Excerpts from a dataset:
= = = = = = =

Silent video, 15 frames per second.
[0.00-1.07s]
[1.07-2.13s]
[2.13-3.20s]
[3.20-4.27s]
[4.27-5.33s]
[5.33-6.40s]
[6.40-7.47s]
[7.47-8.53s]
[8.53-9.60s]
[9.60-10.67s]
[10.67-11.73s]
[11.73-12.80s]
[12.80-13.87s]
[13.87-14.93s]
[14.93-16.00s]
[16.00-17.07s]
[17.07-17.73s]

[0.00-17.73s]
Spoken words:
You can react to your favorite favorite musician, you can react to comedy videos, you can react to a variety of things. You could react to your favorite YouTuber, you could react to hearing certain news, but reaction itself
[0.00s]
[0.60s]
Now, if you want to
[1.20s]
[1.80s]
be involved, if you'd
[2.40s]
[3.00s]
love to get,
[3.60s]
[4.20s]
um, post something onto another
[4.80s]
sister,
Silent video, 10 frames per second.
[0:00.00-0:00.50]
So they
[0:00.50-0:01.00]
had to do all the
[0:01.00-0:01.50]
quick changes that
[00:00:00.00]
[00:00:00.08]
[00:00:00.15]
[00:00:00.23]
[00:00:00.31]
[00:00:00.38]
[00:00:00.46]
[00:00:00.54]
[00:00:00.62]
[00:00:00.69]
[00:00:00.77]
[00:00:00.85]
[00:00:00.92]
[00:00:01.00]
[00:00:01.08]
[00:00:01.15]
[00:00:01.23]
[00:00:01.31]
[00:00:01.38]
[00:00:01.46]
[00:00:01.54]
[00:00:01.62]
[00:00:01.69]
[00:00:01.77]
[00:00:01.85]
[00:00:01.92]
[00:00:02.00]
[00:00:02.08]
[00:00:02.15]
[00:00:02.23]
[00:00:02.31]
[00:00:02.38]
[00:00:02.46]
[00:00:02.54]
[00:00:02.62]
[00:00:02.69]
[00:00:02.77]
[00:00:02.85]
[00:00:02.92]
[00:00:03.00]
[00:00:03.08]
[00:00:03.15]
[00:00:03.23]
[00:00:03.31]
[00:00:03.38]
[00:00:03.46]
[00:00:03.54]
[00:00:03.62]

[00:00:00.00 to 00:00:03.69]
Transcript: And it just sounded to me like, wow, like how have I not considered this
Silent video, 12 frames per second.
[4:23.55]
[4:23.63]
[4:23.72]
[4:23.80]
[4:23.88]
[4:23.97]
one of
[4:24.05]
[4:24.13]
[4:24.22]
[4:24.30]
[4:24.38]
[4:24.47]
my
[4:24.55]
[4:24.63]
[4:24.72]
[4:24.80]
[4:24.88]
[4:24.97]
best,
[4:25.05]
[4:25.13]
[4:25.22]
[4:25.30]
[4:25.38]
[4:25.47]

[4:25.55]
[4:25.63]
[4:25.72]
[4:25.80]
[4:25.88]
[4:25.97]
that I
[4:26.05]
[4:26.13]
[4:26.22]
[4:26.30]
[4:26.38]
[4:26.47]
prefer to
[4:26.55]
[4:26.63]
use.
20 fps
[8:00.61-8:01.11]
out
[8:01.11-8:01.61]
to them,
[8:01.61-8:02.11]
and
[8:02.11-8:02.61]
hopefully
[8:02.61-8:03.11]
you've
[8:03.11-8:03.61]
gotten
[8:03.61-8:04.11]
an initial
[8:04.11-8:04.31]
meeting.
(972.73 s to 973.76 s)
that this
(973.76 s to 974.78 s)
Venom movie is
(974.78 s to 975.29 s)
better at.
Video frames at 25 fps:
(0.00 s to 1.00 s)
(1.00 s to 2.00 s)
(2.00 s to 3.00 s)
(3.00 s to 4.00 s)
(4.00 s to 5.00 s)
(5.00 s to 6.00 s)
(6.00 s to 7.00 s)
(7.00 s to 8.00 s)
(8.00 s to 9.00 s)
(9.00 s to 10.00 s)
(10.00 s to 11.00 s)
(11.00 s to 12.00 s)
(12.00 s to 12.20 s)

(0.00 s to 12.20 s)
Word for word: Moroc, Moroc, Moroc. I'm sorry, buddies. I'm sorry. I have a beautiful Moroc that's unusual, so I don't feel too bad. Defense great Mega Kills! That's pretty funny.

= = = = = = =

• _EXERCISE_:
Please copy exactly the lines from the first line of the records above through the line containing "[0.00-17.73s]", including both, and nothing more.

• _SOLUTION FOR THIS PROBLEM_:
Silent video, 15 frames per second.
[0.00-1.07s]
[1.07-2.13s]
[2.13-3.20s]
[3.20-4.27s]
[4.27-5.33s]
[5.33-6.40s]
[6.40-7.47s]
[7.47-8.53s]
[8.53-9.60s]
[9.60-10.67s]
[10.67-11.73s]
[11.73-12.80s]
[12.80-13.87s]
[13.87-14.93s]
[14.93-16.00s]
[16.00-17.07s]
[17.07-17.73s]

[0.00-17.73s]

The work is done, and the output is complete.